Oumaya Hidri Neys  souligne que les entreprises préfèrent formuler la question senior en terme de "gestion des âges" plutôt que de reconnaître des "discriminations par l’âge" :

"elle permet à la fois d’occulter leur part de responsabilité dans les comportements discriminatoires et de placer la focale sur le maintien dans l’emploi des seniors, vecteur de leur performance économique, au détriment de leur recrutement."

Vouloir augmenter l'âge légal du départ à la retraite sans remédier à ces discriminations, c'est infliger aux victimes, une double peine et pousser ces seniors vers la misère la plus totale.
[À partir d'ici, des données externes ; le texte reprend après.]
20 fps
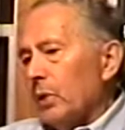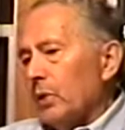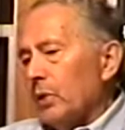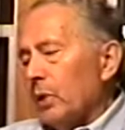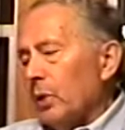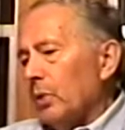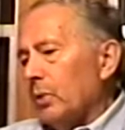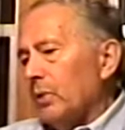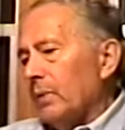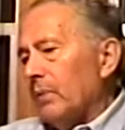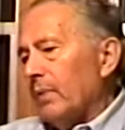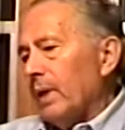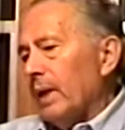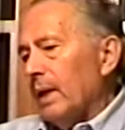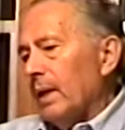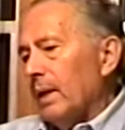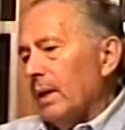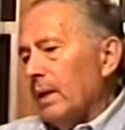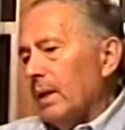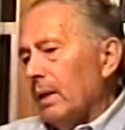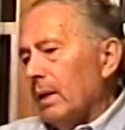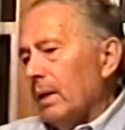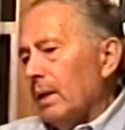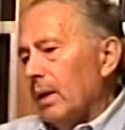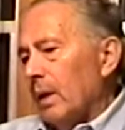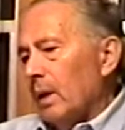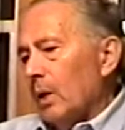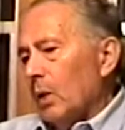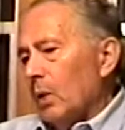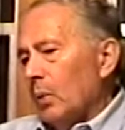Joseph Kennedy,
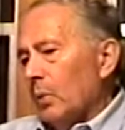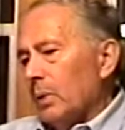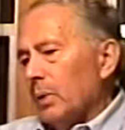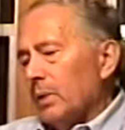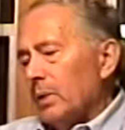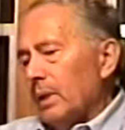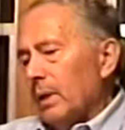who was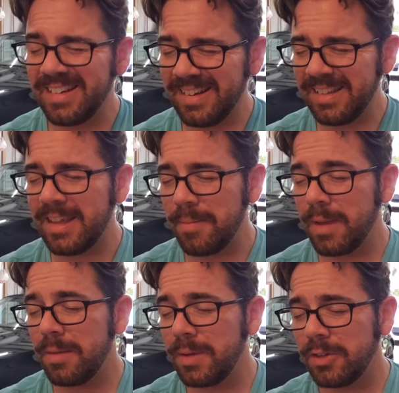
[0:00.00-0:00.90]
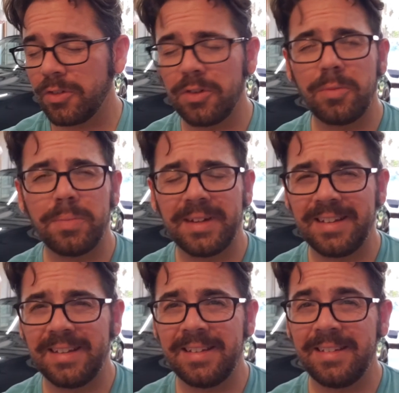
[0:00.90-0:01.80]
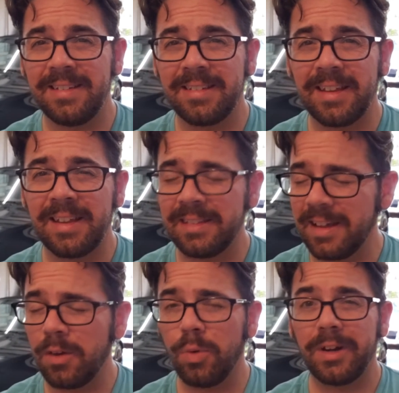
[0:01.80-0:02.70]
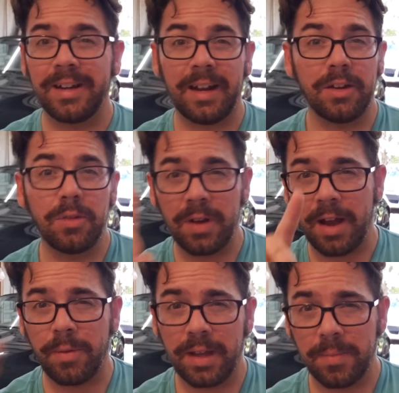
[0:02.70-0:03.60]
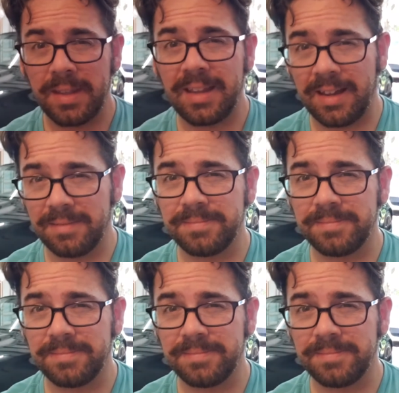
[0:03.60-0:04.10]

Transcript: and that may be true, but it is a lot of work and I do not recommend that.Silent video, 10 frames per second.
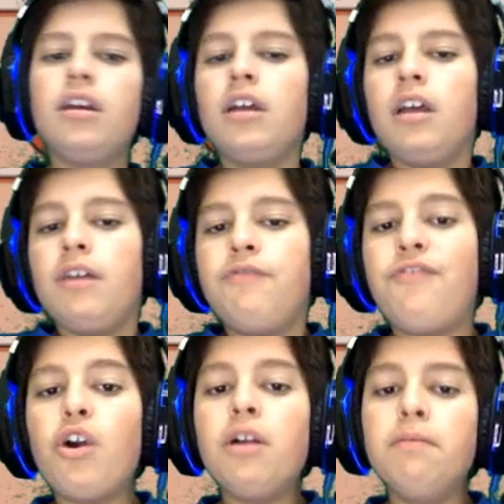
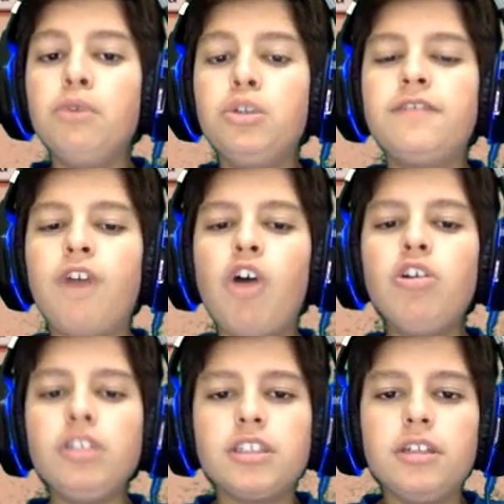4
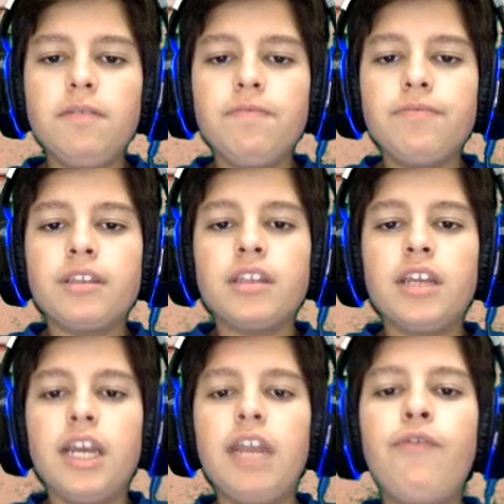Mutavaults,
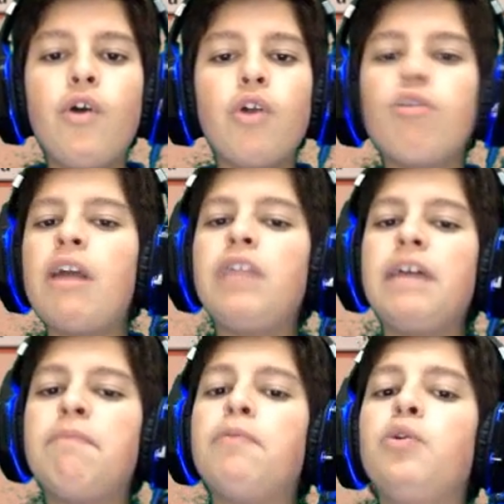and 4
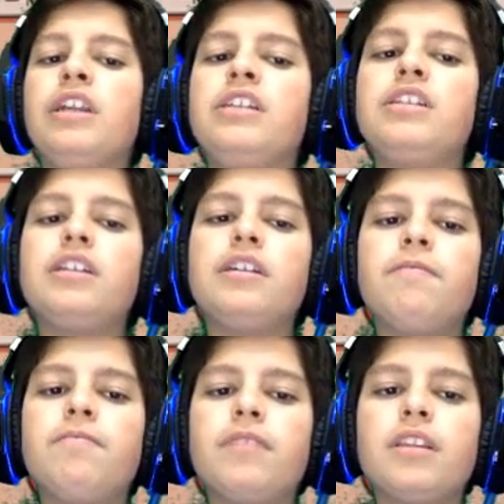Ramunap Ruins.
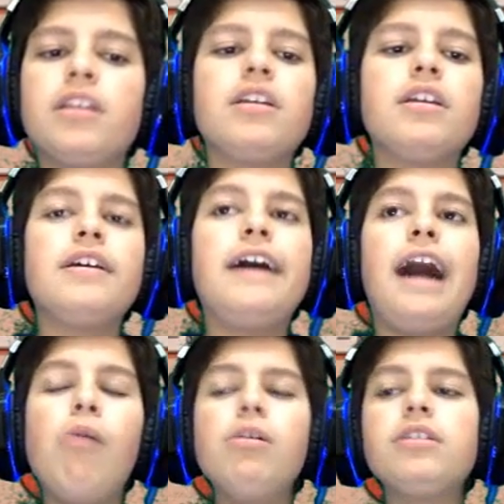
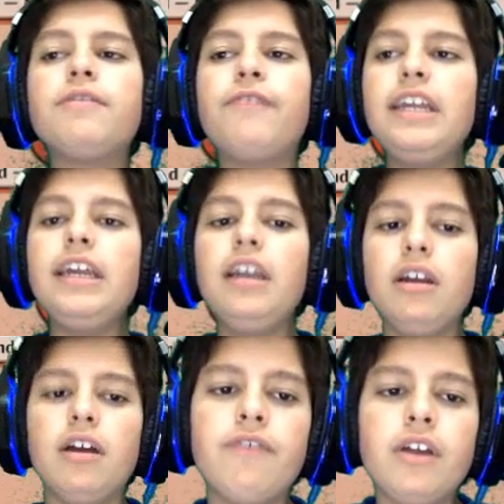I was thinking
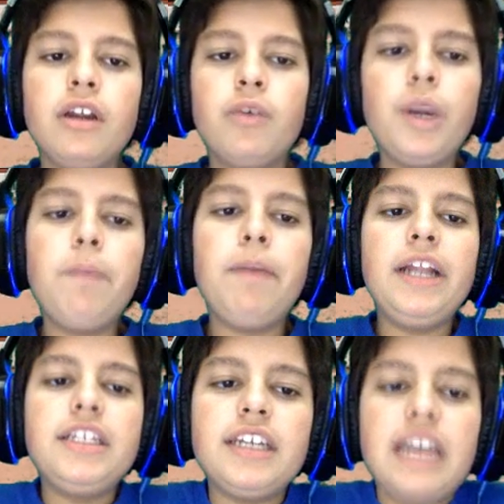of
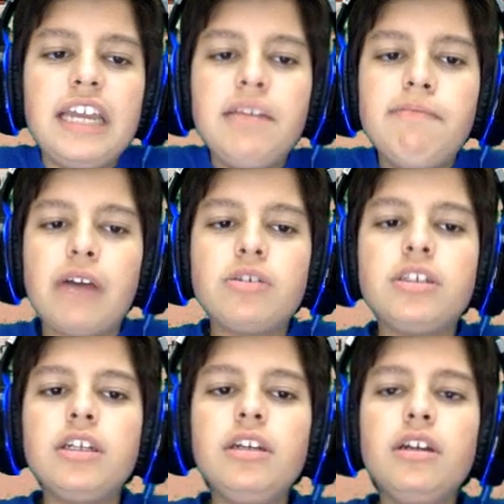replacing a
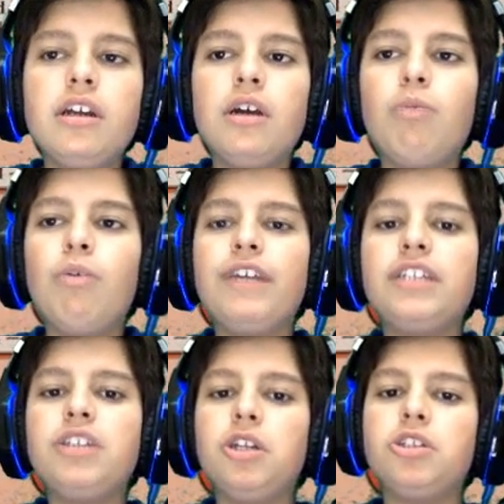mountain with a
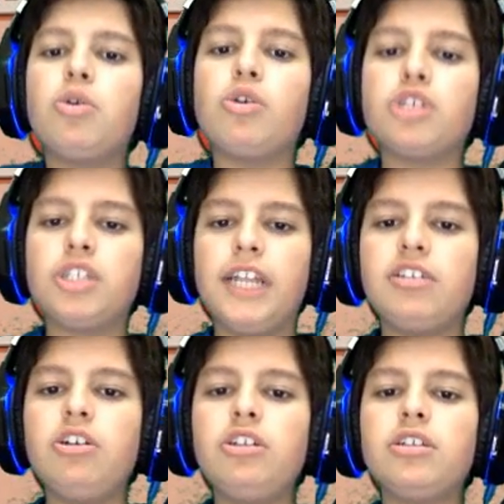sun-scorched
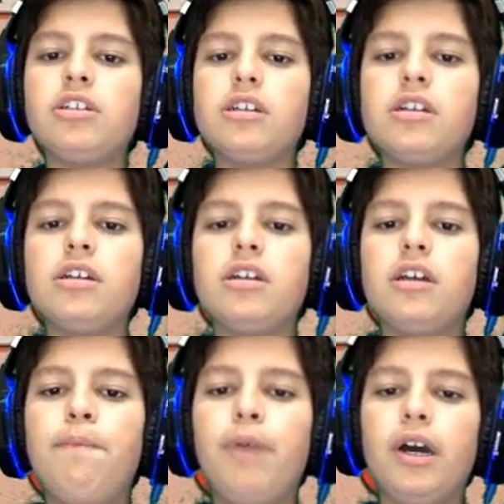desert,
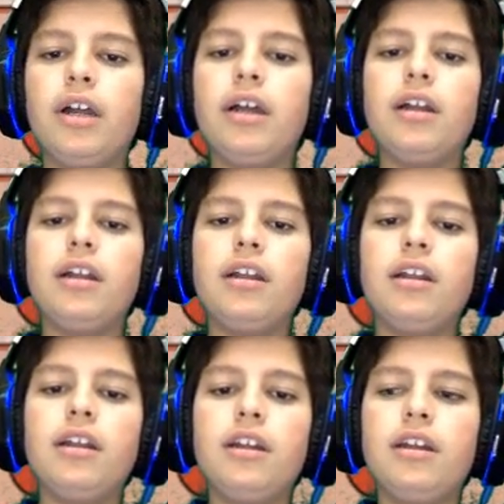but
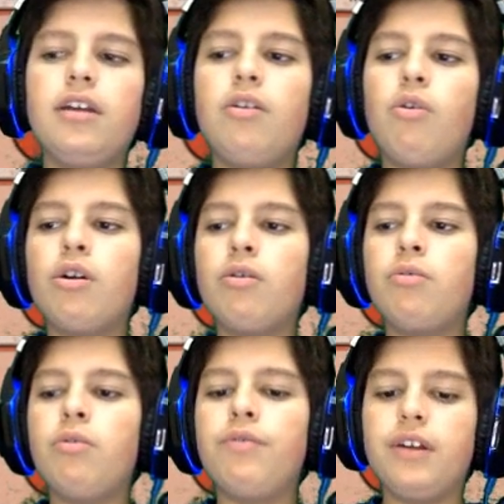or with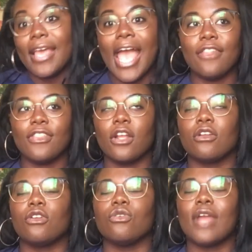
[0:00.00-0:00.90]
And they're
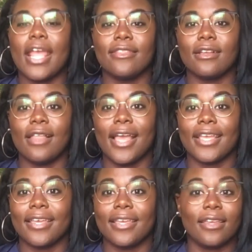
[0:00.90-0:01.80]
great. They're
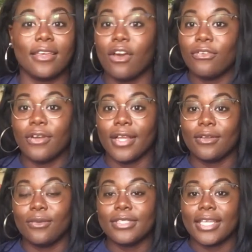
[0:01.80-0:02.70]
like, go for it.
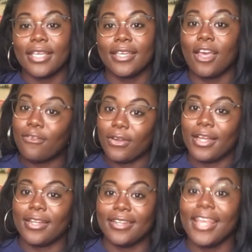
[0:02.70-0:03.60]
We'll see. Go for it.
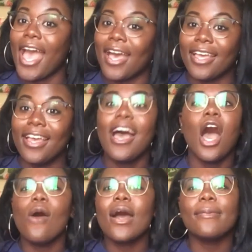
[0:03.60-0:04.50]
Yeah.
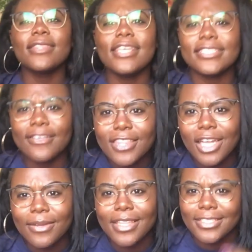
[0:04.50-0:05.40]
Oh, how about this? Have you
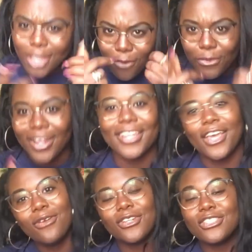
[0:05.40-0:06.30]
thought about this? Go for it.
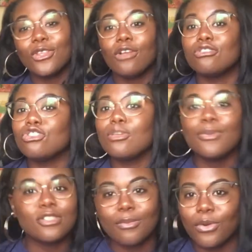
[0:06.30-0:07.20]
Go. So they're
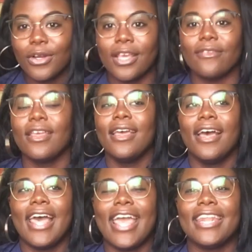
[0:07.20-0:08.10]
super supportive.
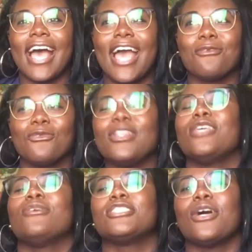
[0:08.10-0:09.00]
And I
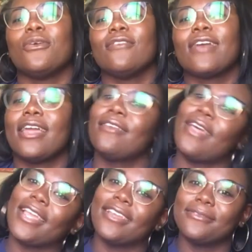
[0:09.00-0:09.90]
really wish I would have kind of
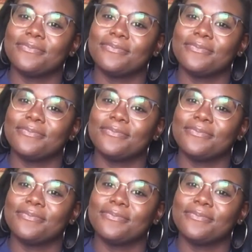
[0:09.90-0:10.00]
like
Les vertus de la pénalisation

Refuser la répression pénale des discriminations du fait de l'âge, revient à ne pas prendre ce délit réellement au sérieux et le cantonner à un aspect secondaire de la gestion des ressources humaines.

Illustration 3

Pour y remédier, il faut personnaliser le fait discriminatoire : derrière les pratiques discriminantes d'une société, il y a toujours des personnes physiques qui doivent répondre pénalement de leurs actes. 

Les personnalités morales doivent aussi être poursuivies et punies le cas échéant par des amendes dissuasives.

Un ministère public zélé dans la répression des discriminations inciterait les victimes à porter leurs affaires devant les tribunaux. Une condamnation pénale aurait également un poid considérable aux prud'hommes, comme une condamnation pour violences conjugales a un impact devant les juridictions civiles dans un divorce.

Et pour citer Valérie Pecresse évoquant la délinquance : "Il faut que la peur change de camp." Il faut redonner de la dignité aux séniors, lutter contre les patrons voyous et seulement ensuite, il sera temps de se poser la question de travailler ou non, plus longtemps.